┌────────
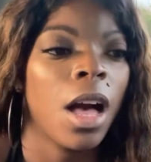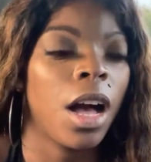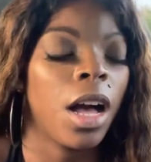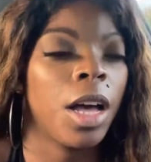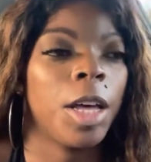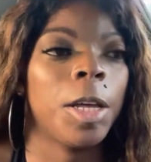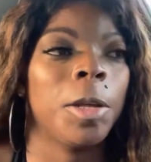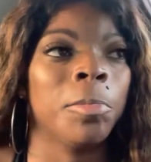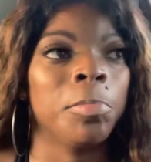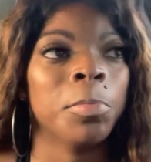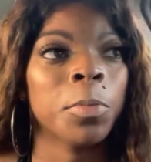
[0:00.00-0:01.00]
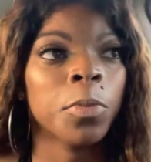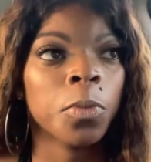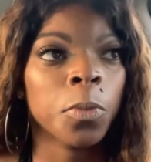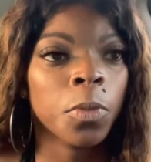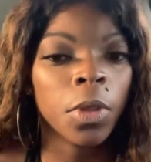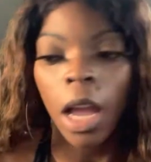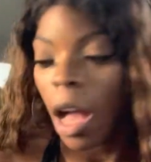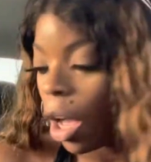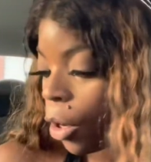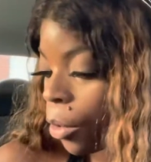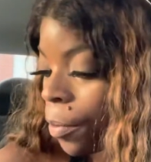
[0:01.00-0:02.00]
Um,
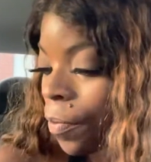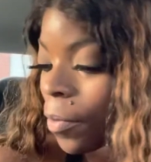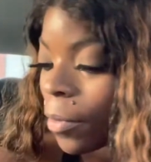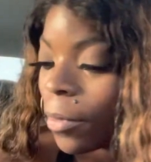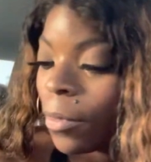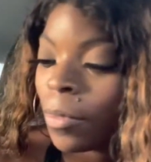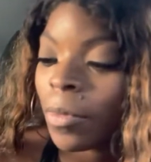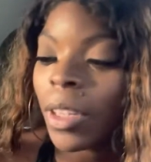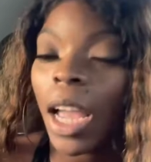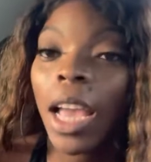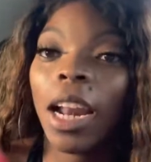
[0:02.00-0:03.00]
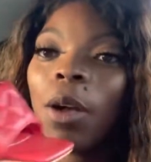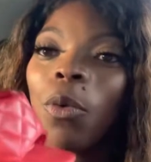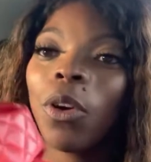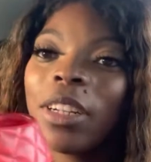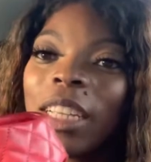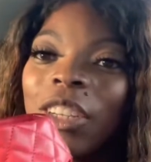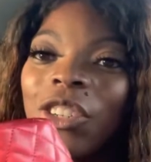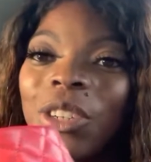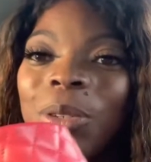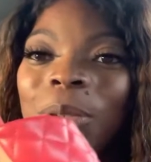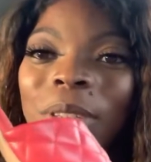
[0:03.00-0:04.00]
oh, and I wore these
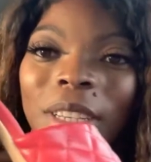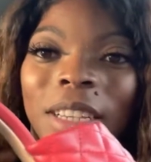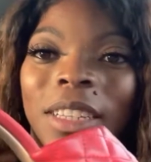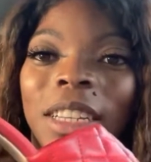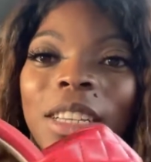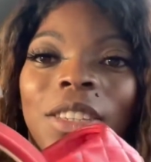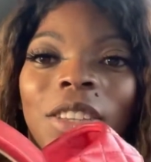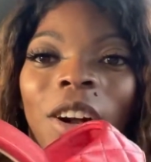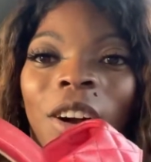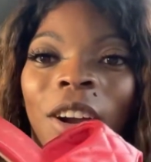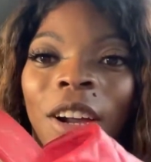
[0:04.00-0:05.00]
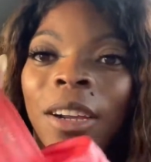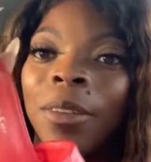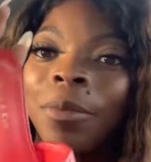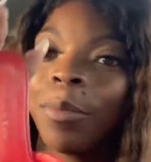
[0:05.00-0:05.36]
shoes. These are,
└────────
Problem to work on:
Give back exactly the lines from the line with "[0:02.00-0:03.00]" through the end of the records, both included; keep all pictures out.

Task response:
[0:02.00-0:03.00]
[0:03.00-0:04.00]
oh, and I wore these
[0:04.00-0:05.00]
[0:05.00-0:05.36]
shoes. These are,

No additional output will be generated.